Staff Profile: Assoc. Prof. Kevin Downard
Associate Professor Kevin Downard is Director of the Molecular Biotechnology Program. He was awarded a PhD from the University of Adelaide, completed his postdoctoral studies at the Massachusetts Institute of Technology (MIT) in Boston and remained there as Assistant Director of the former NIH Mass Spectrometry Research Resource. He subsequently held a faculty position as Assistant Professor in New York for a further 4 years before returning to Australia.

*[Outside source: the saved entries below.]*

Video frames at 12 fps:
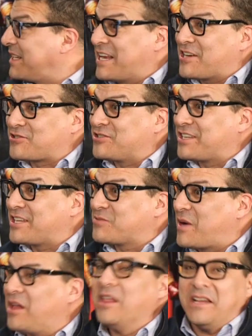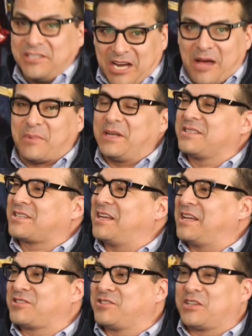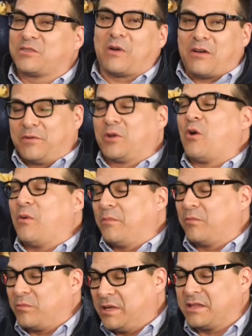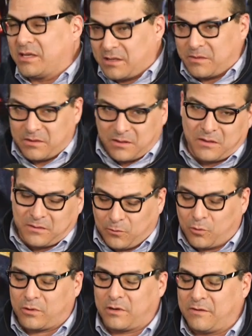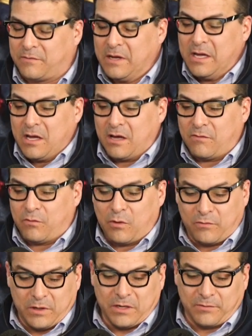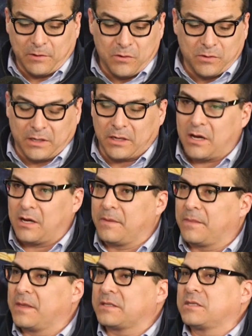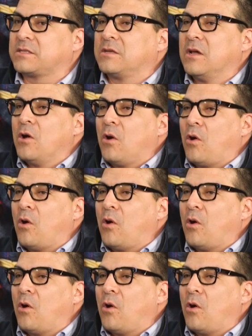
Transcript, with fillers: connections as well, mm -hmm. Japanese connections as well. If you go and read the the lore of of Wolverine of Logan uh, this is also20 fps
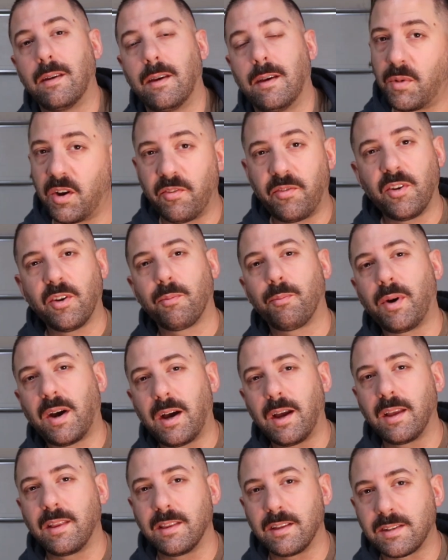But if you're
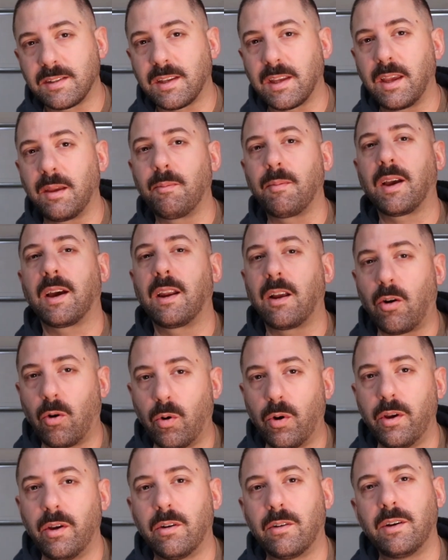buying the same kind of
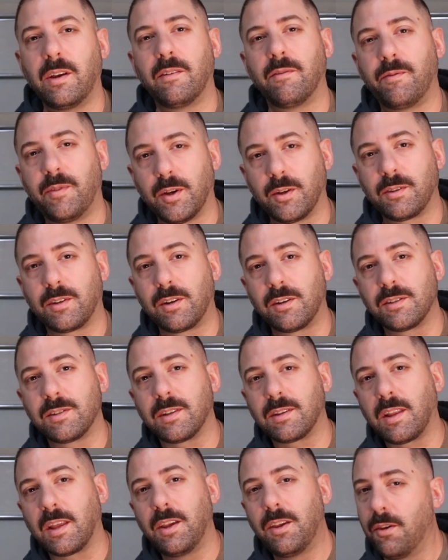oil and filters
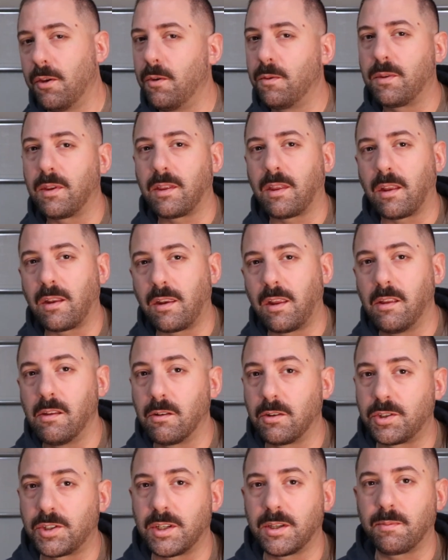that they use at the
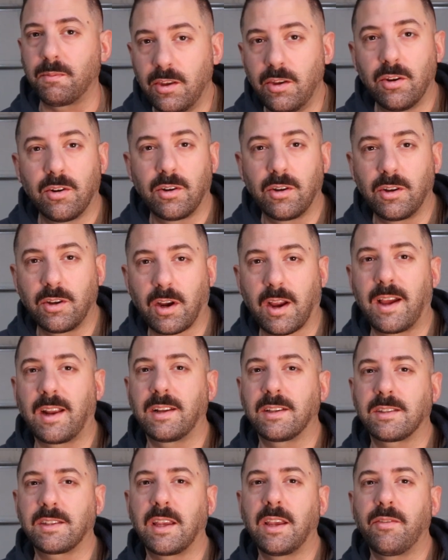dealership, you're kind
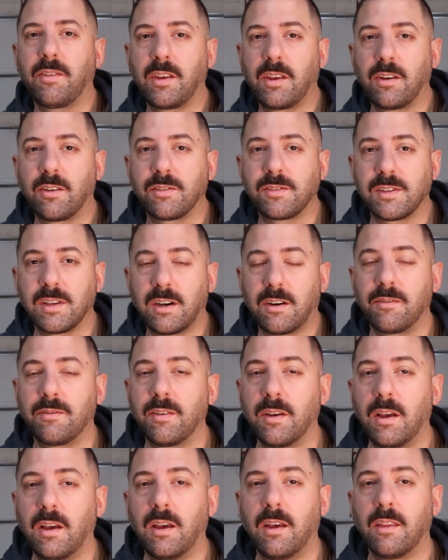of saving
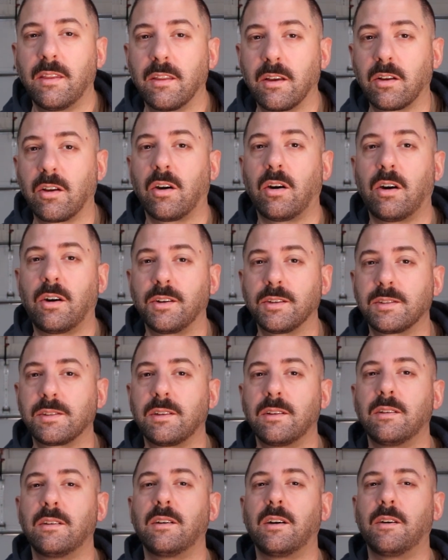yourself the
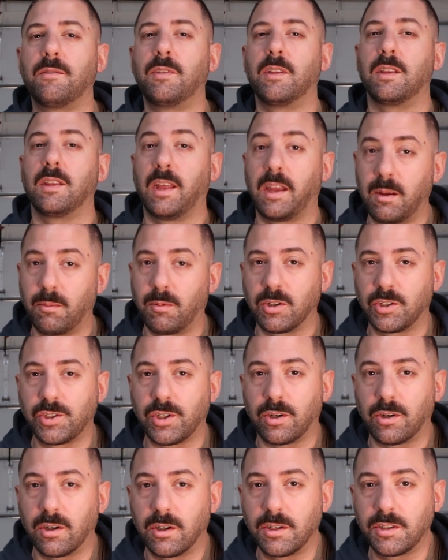cost of the labor
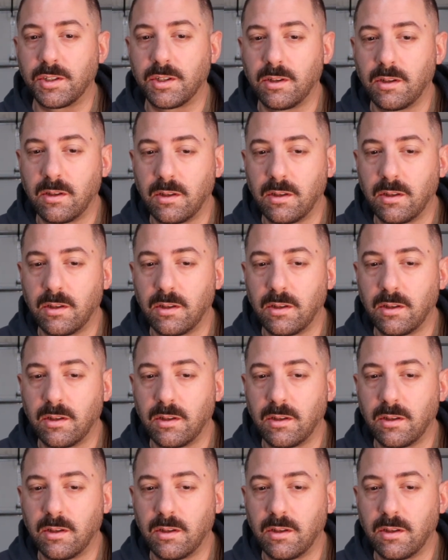charge,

Associate Professor Kevin Downard is an internationally recognised authority on mass spectrometry and its role in protein analysis and proteomics. He is the editor and contributor of first book to be published on the role of mass spectrometry for studying protein interactions published by Wiley in 2007 and a textbook on mass spectrometry (Mass Spectrometry - A Foundation Course) published by the Royal Society of Chemistry in 2004. His research groups in the USA and Australia have developed and applied mass spectrometry to advance its role for the study of protein interactions. He is the only Australian to be recognised by the American Society for Mass Spectrometry (ASMS) with receipt of the ASMS Faculty Research Award. He convened the Molecular Biotechnology Program Proteomics Symposium in 2001, the Sir Mark Oliphant Conference on Proteomics (in 2003), and the biennial ANZSMS22 mass spectrometry conference and lead and co-ordinated the first proteomics course at Sydney.
He serves on the Editorial Advisory Board of the European Journal of Mass Spectrometry (EJMS) and has acted as Guest Editor of Mass Spectrometry Reviews. He has presented recent Keynote talks at Vaccines Europe (in Brussels 2008), the 4th Annual Infectious Disease and Control (in Sydney, 2009) and the 18th International Mass Spectrometry Conference (IMSC) (in Bremen 2009).
He has over 20 years research experience and his group is engaged in development and application of mass spectrometry and proteomics to study the structure of proteins and their interactions. Current research includes proteomics surveillance of the influenza virus, studies of protein structure and interactions and the impact of oxidative damage on these interactions using Radical Probe Mass Spectrometry (RP-MS) that his laboratory pioneered in collaboration, and the development and application of computer algorithms and bioinformatics approaches to identify and model protein interactions.
His research is supported by the Australian Research Council, Department of Education, Science & Training, the university and industry. He has over 70 publications and his activities have been featured by the Australian Broadcasting Corporation and highlighted in a number of feature articles in journals such as Analytical Chemistry, Proteome Research and Modern Drug Discovery.